Fans of Scott Parker have made a big deal out of the fact that without him, "We would have been relegated by Christmas". My response, every time, has been to point out that we were relegated in May anyway - finishing rock bottom - so what was gained out of hiding the inevitable in December? The argument of the Parker acolytes falls down anyway when you remember that we were relegated at Christmas - sitting bottom of the table as we went into the Festive Period; and only one club bottom at Christmas has EVER escaped relegation from the Premiership.
What did delaying the inevitable achieve? Well it cost the club a fortune as we recruited Ba and Bridge on a combined salary of £150,000 a week for 5 months. That's £3,000,000 down the pan, before you take into account fees paid to their clubs. It's probably a net £5,000,000 actually. Then there was the decision to retain Parker. Had we cashed in on him in January, we may have secured £8million. I would be amazed if we get £5million now. That's another three to five million chucked down the toilet.
Then, of course, there was the failure to start the rebuild earlier. Players like Jordan Spence could have been properly blooded and Hines and Sears tested to the full, had we accepted we were down and started planning for next season. But like the mythical ostrich, we buried our head in the sand. Why?

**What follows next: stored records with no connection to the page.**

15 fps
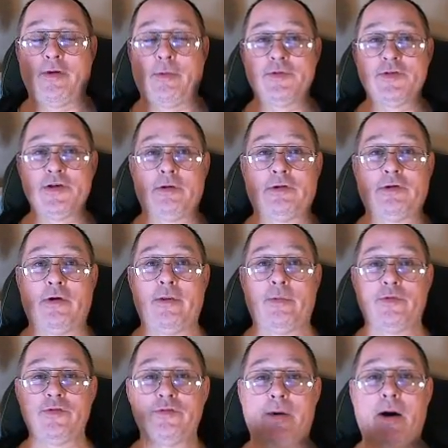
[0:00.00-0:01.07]
that was out there that
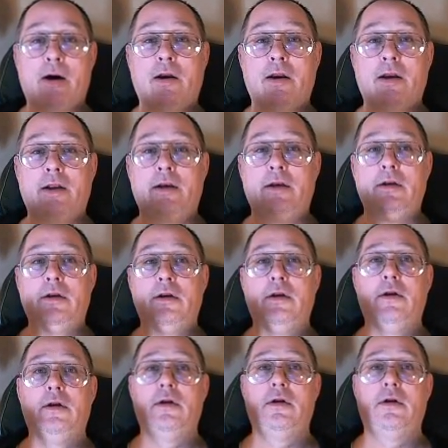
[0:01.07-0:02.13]
was marketed
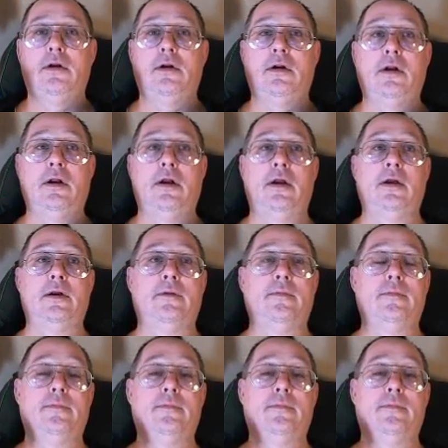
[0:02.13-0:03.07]
uh,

Because that's what you do. You don't give up, not even when all logical hope is gone. You keep hope. You fight. You achieve dignity by facing into adversity and toughing it out. Which brings me to Terry Pratchett. I watched that programme last night. Well, I watched most of it. I couldn't watch the "climax" when a man completely sound of mind took his life in front of the watching millions because to say "No" at the last moment would have been humiliating.
The programme was an utter disgrace. I am not taking a position here on dignity in death - when somebody is in the final throws of agony it is absurd not to offer them mercy - but this Dignitas organisation is a factory of death, an Auschwitz under a different name, operating in the name of profit. Listening to the clipped Germanic accent of the woman who decides on who should live and who should die brought the names of Eichmann, Himmler and Mengele to mind. I felt huge compassion for the two condemned men at the centre of the programme and utter repugnance for Pratchett, a voyeuristic angel of death seeking personal solace at the expense of others. His assistant who voiced the opinion that this was "wrong" said it all.
I am not an emotional person but I was close to tears as I heard the dying man ask for water. There was a terrible resonance of the Rhyme of the Ancient Mariner, with Pratchett taking the role of the Mariner, bringing this terrible tale into our homes.
I witnessed no dignity, I witnessed life ending unnecessarily early, life surrendered for fear of being a burden on others. Where was the love? It was utterly absent. To hear a man on the point of self extermination tell his wife to "Be brave" said it all. He killed himself for her, not for himself, and from what I could see, she was happy to hold his hand and lead him to this C21st version of the Nazi gas chamber. As he snored his way into death, oblivious now of the audience who had pressured him into death, I wondered at the value of his estate and how his wife would now be living her life.
Dying a slow death isn't pleasant but it has to be better than people feeling pressured into an early exit. Of course we were down at Christmas but who wants to embrace death in the festive season? To witness this poor man kill himself as a Christmas present to his wife was truly horrific.
I suggest Dignitas design a new logo, reading "arbeit macht frei".